Et maintenant encore, ils sont vrais les nombreux jugements que tu portes contre moi, pour mes péchés et ceux de mes pères, car nous n’avons pas pratiqué tes commandements ni marché dans la vérité devant toi.
Et maintenant, agis avec moi comme il te plaira, ordonne que mon souffle me soit repris, pour que je disparaisse de la face de la terre et devienne, moi-même, terre. Pour moi, mieux vaut mourir que vivre, car j’ai entendu des insultes mensongères, et je suis accablé de tristesse. Seigneur, ordonne que je sois délivré de cette adversité, laisse-moi partir au séjour éternel, et ne détourne pas de moi ta face, Seigneur. Car, pour moi, mieux vaut mourir que connaître tant d’adversité à longueur de vie. Ainsi, je n’aurai plus à entendre de telles insultes. »
Or ce jour-là, Sarra, la fille de Ragouël d’Ecbatane en Médie, se fit, elle aussi, insulter par une jeune servante de son père : elle avait été mariée sept fois, et Asmodée, le pire des démons, tuait les maris avant qu’ils ne se soient approchés d’elle. Donc, la servante dit à Sarra : « C’est toi qui as tué tes maris ! En voilà déjà sept à qui tu as été donnée en mariage, et d’aucun d’entre eux tu n’as porté le nom. Pourquoi nous fouetter, sous prétexte que tes maris sont morts ? Va les rejoindre : puissions-nous ne jamais voir de toi un fils ni une fille ! »
Ce jour-là, Sarra, la mort dans l’âme, se mit à pleurer. Et elle monta dans la chambre haute de la maison de son père avec l’intention de se pendre. Mais, à la réflexion, elle se dit : « Eh bien, non ! On irait insulter mon père et lui dire : “Tu n’avais qu’une fille, une fille très aimée, et elle s’est pendue à cause de ses malheurs !” Je ferais ainsi descendre mon vieux père plein de tristesse au séjour des morts. Mieux vaut pour moi ne pas me pendre, mais supplier le Seigneur de me faire mourir, pour que je n’aie plus à entendre de telles insultes à longueur de vie. »
À l’instant même, elle étendit les mains vers la fenêtre et fit cette prière : « Béni sois-tu, Dieu de miséricorde ; béni soit ton nom pour les siècles ; que toutes tes œuvres te bénissent à jamais !
À cet instant précis, la prière de l’un et de l’autre fut portée en présence de la gloire de Dieu où elle fut entendue.

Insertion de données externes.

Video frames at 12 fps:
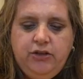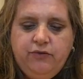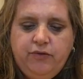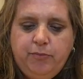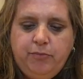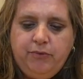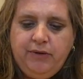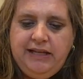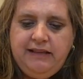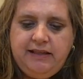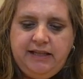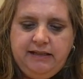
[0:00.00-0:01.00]
you for
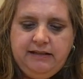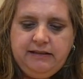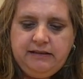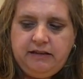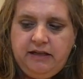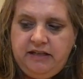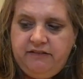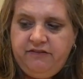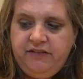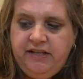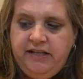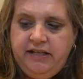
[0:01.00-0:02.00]
breathing life
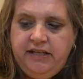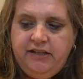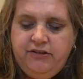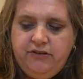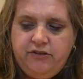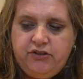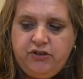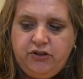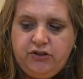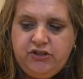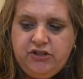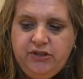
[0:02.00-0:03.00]
into the
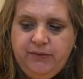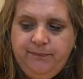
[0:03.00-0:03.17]
church.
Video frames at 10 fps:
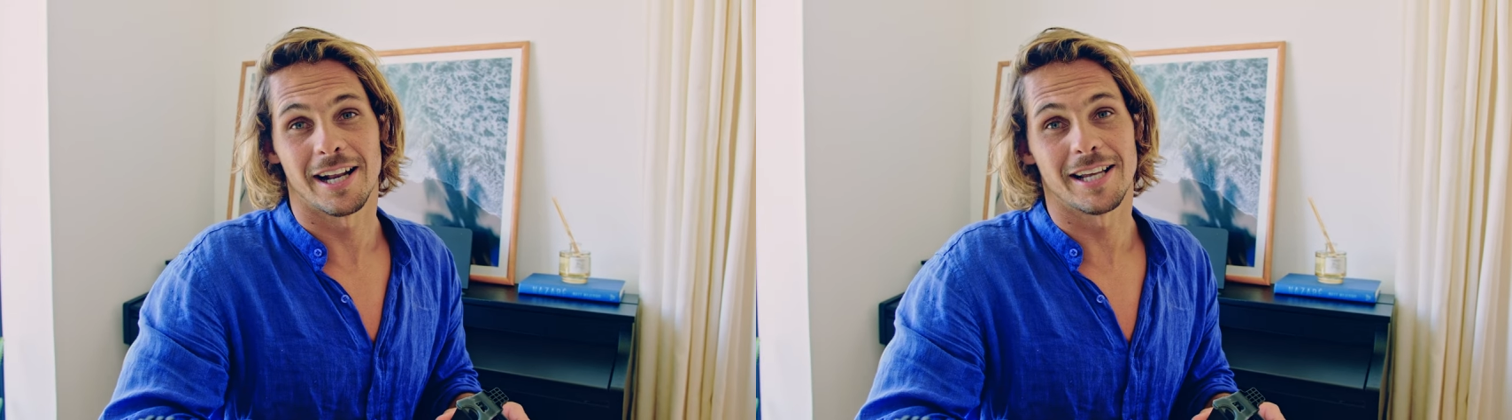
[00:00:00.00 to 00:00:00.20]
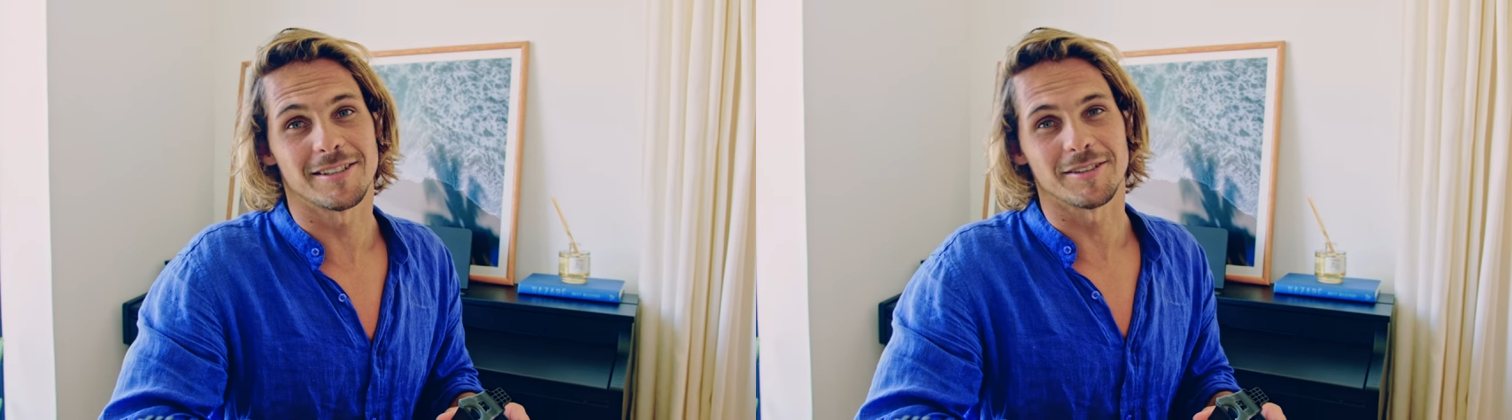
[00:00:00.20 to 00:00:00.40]

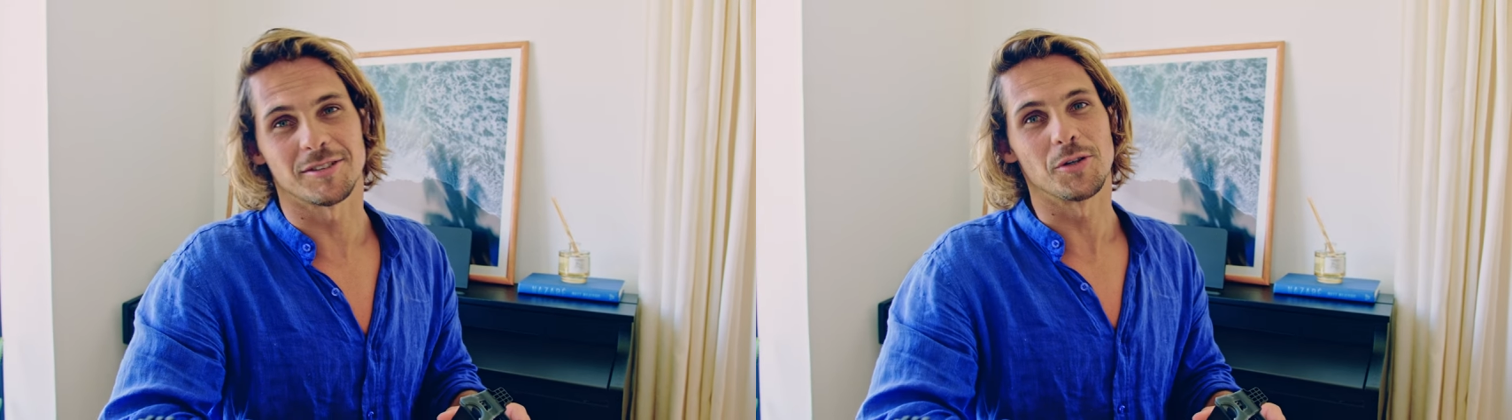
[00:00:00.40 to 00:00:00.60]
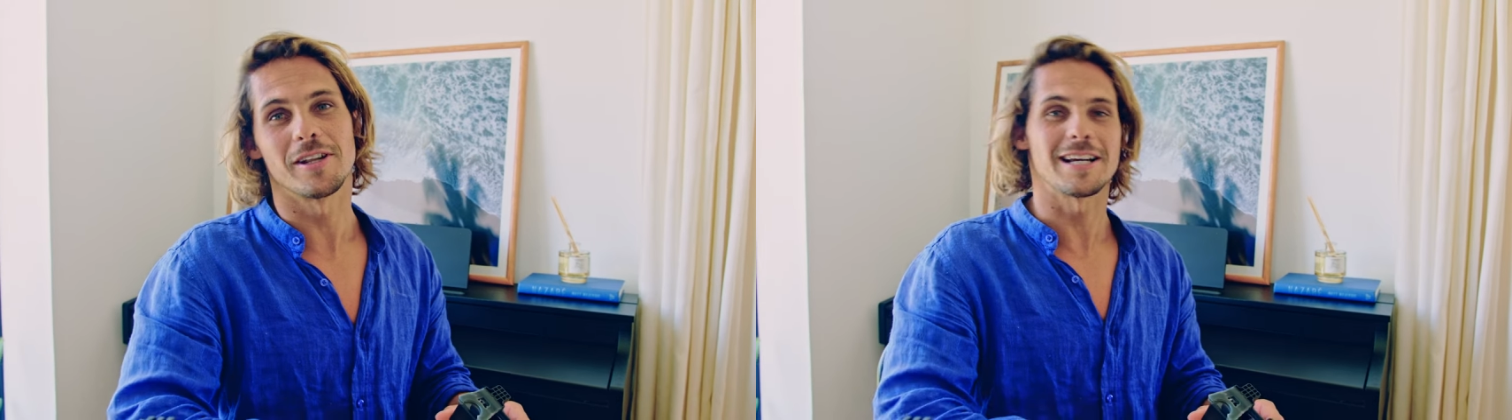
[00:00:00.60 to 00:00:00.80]
guess I'll see
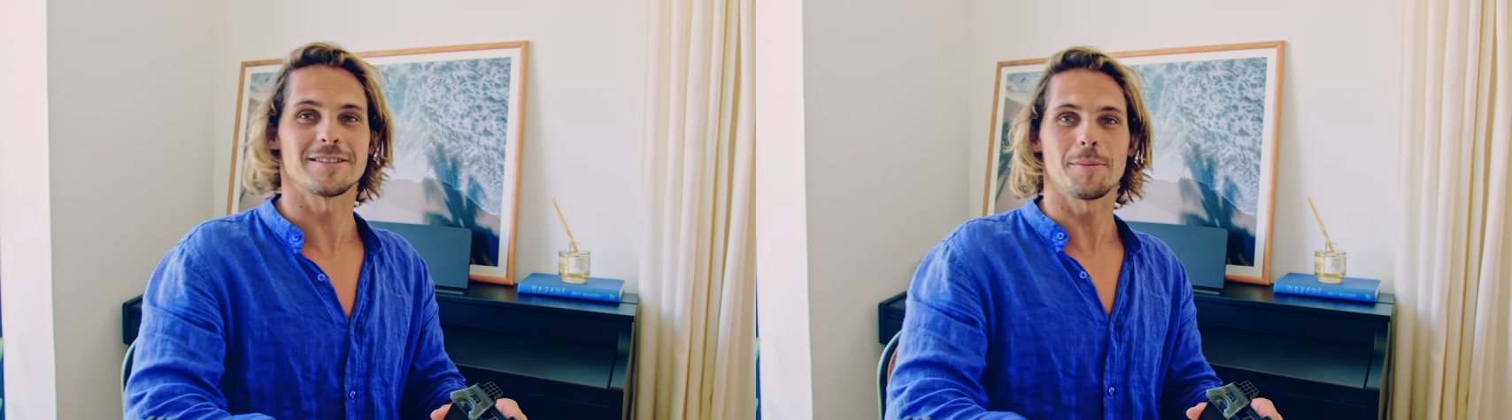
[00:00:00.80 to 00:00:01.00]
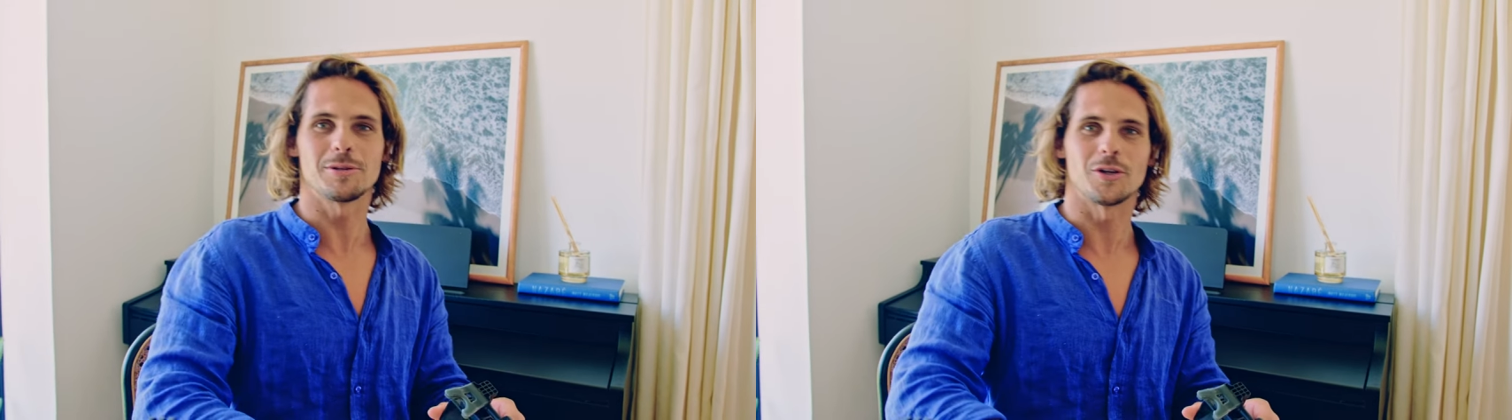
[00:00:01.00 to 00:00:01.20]
you in the next
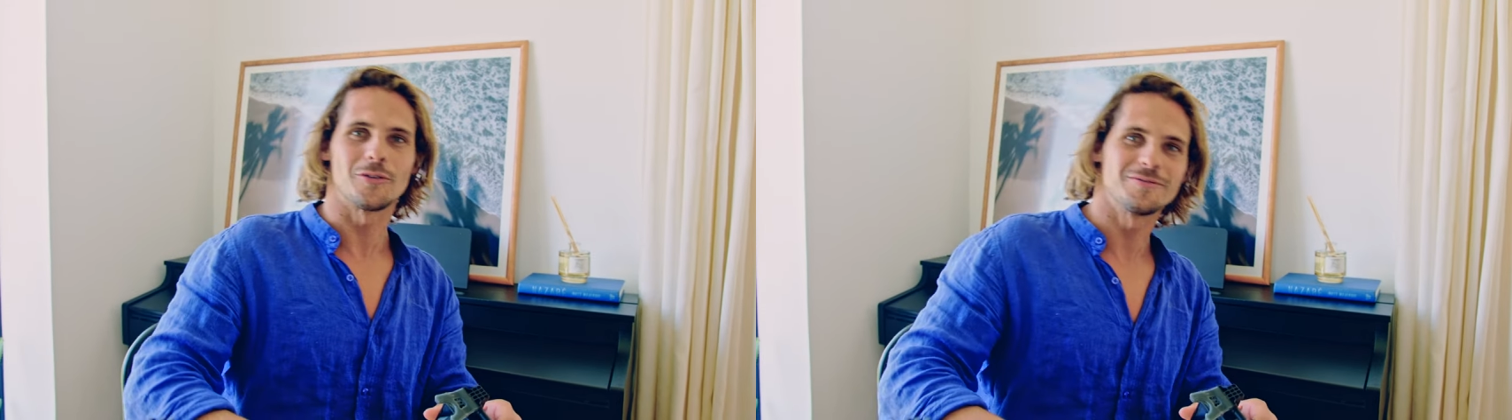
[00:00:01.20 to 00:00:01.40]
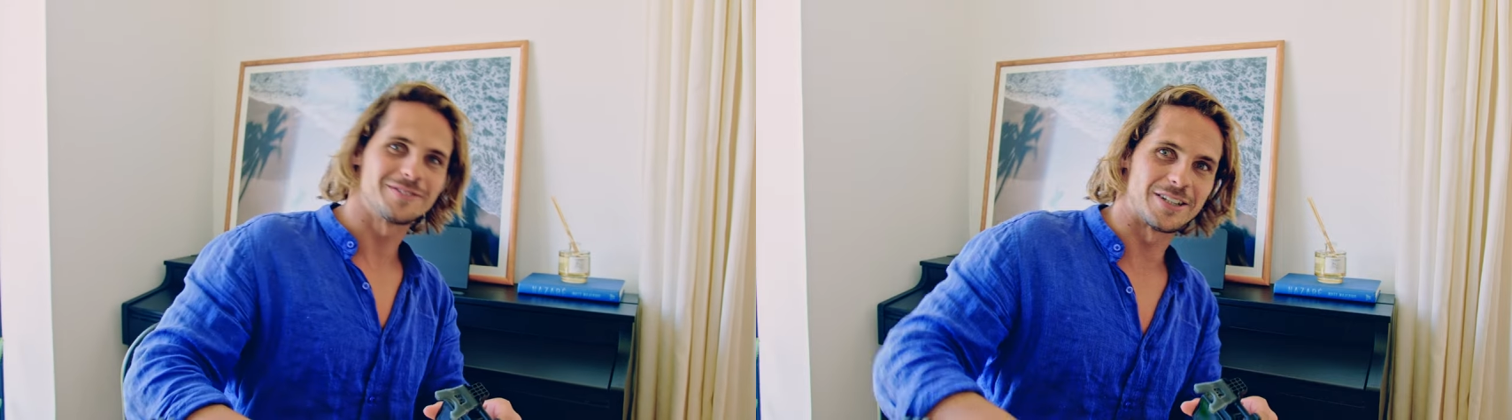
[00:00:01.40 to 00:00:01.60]
episode.
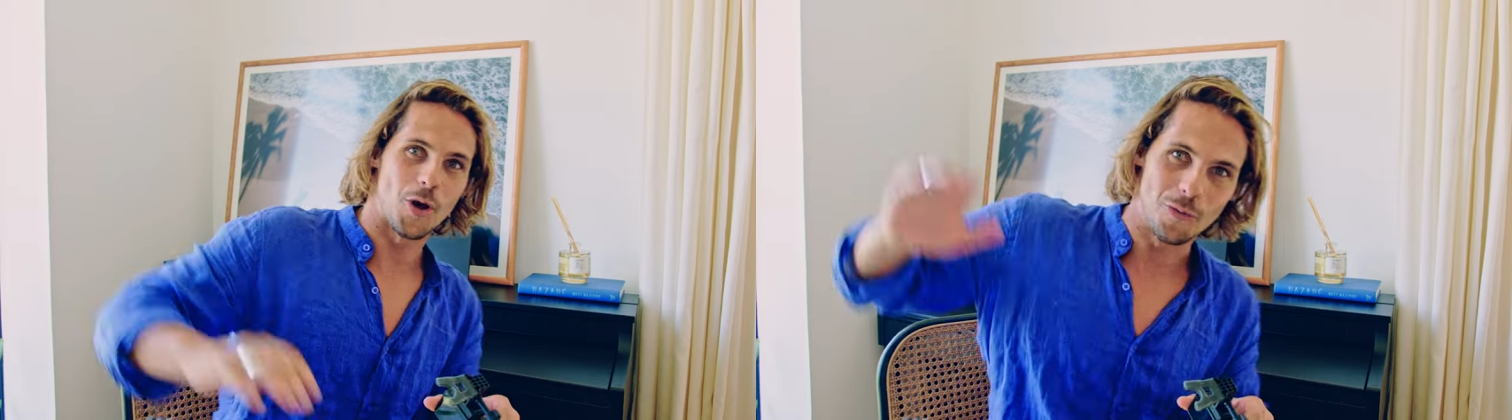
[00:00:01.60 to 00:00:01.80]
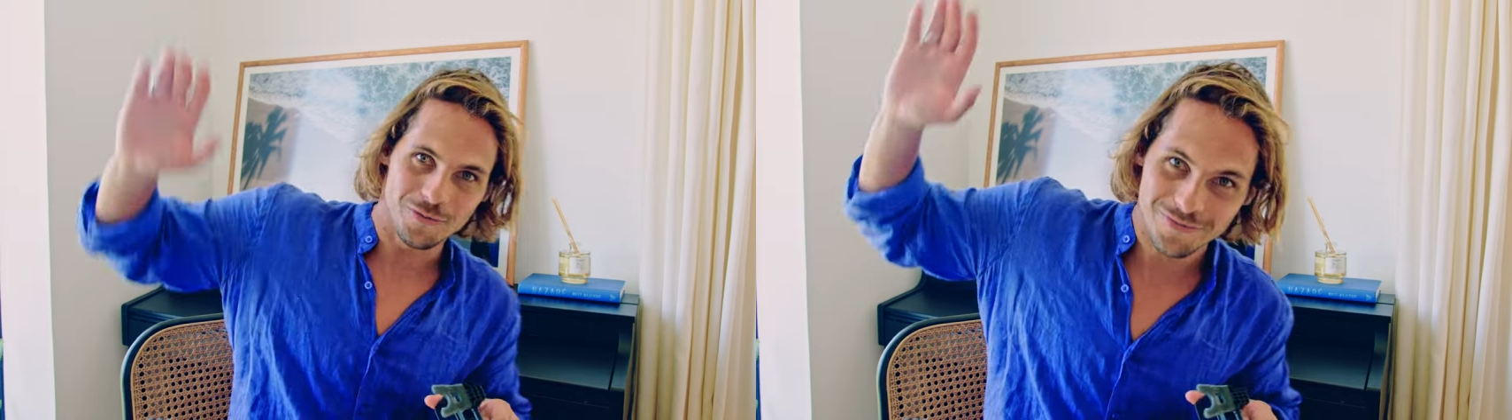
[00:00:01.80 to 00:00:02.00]
Let's
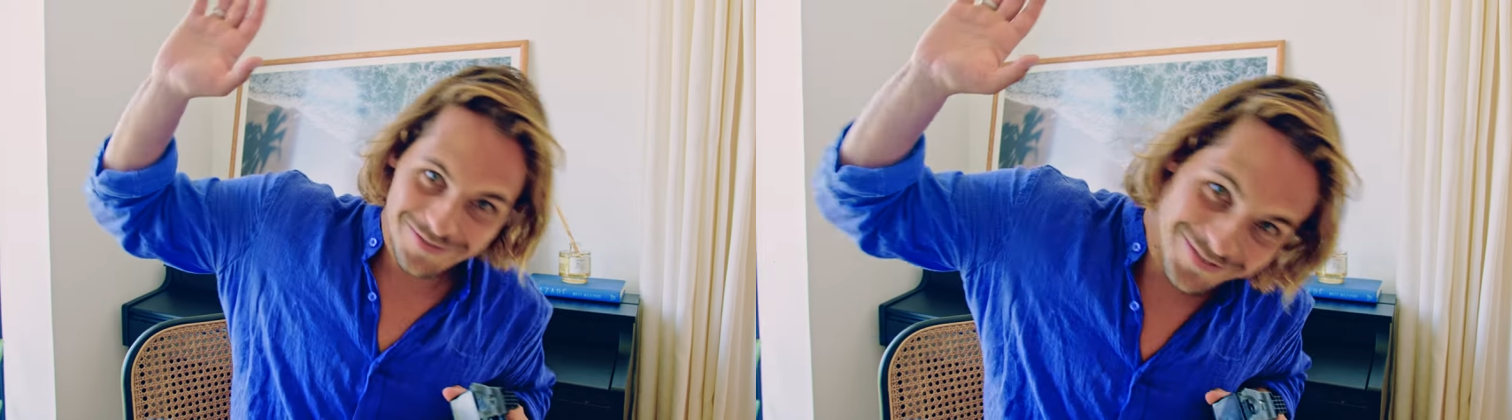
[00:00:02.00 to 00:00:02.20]
go.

Et Raphaël fut envoyé pour les guérir tous deux : à Tobith pour enlever le voile blanchâtre qui couvrait ses yeux afin que, de ses yeux, il voie la lumière de Dieu, et à Sarra, fille de Ragouël, pour la donner en mariage à Tobie, fils de Tobith, et expulser d’elle Asmodée, le pire des démons ; en effet c’est à Tobie que revenait le droit de l’épouser plutôt qu’à tous ses prétendants.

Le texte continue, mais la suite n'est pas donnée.